Perhaps it's really more of a pipeline issue. In fact, this begins to make at least some sense when all the contracts are taken into account. Anders Lindback, you'll remember is on a two-year deal. Barring catastrophe, he'll be around in 2013-14. Mathieu Garon's contract expires at the end of this season, and I believe it was always the plan that he be a rental. The idea was that someone would be promoted to Tampa Bay next year. Desjardins' contract also expires at the end of the season. No long-term commitment.

So here's one way--maybe the only way--this deal makes hockey sense. Jaroslav Janus and Andrey Vasilevskiy almost have to be coming to North America in the fall; Janus will resume his career in the Lightning system and Vasilevskiy will make his North American debut in juniors (the Mississauga Steelheads of the OHL own his foreign rights).

Janus at current is killing it in the KHL, and has been getting time as a starter over there. In the summer, it was assumed that he couldn't get that time in Syracuse. He has a two-year deal with Slovan Bratislava, but he also has an out-clause for the 2013-14 season. Right now it seems like the club is interested enough to ask him to exercise it and come back. Vasilevskiy is also having a good season, and he's already expressed the intent to play in North America next season and have an NHL career.
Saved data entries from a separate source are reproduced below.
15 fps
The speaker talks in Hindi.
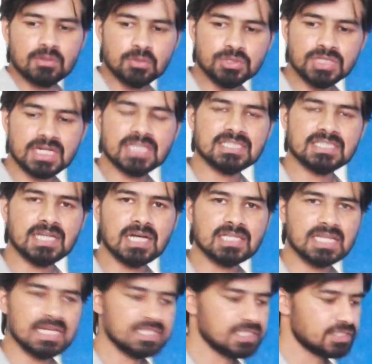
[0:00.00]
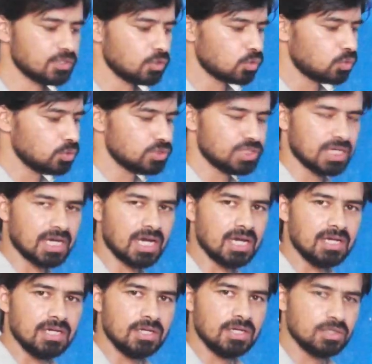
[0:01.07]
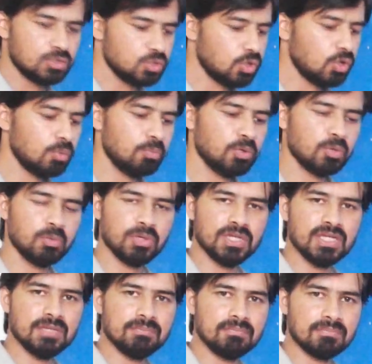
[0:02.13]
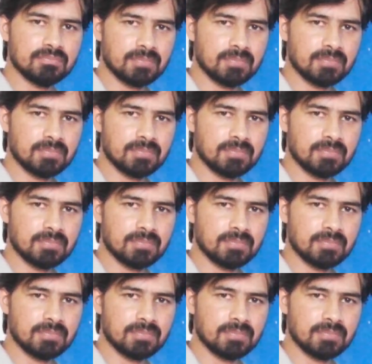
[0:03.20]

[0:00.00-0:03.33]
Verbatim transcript: कुछ जगह सख्त रह जाती है और कुछ जगह जो बुरबुरी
So this trade essentially opens up the options for the Lightning. They'll have 3 goalies--Janus, Helenius, and Vasilevskiy--competing for 3 spots. (Possibly 4 goalies if Desjardins turns a corner.) Everyone gets something out of the deal. Everyone takes a step forward. And if Helenius sputters out again in the final year of his contract (2013-14), then that opens up space for Adam Wilcox (freshman at University of Minnesota) or maybe Pat Nagle (ECHL Florida Everblades).

In the meantime, they get someone who is at least as good as Tokarski to take over in Syracuse, which provides a shakeup for a team that has been floundering. And he's someone the coaching staff are comfortable with--or less uncomfortable with, anyway.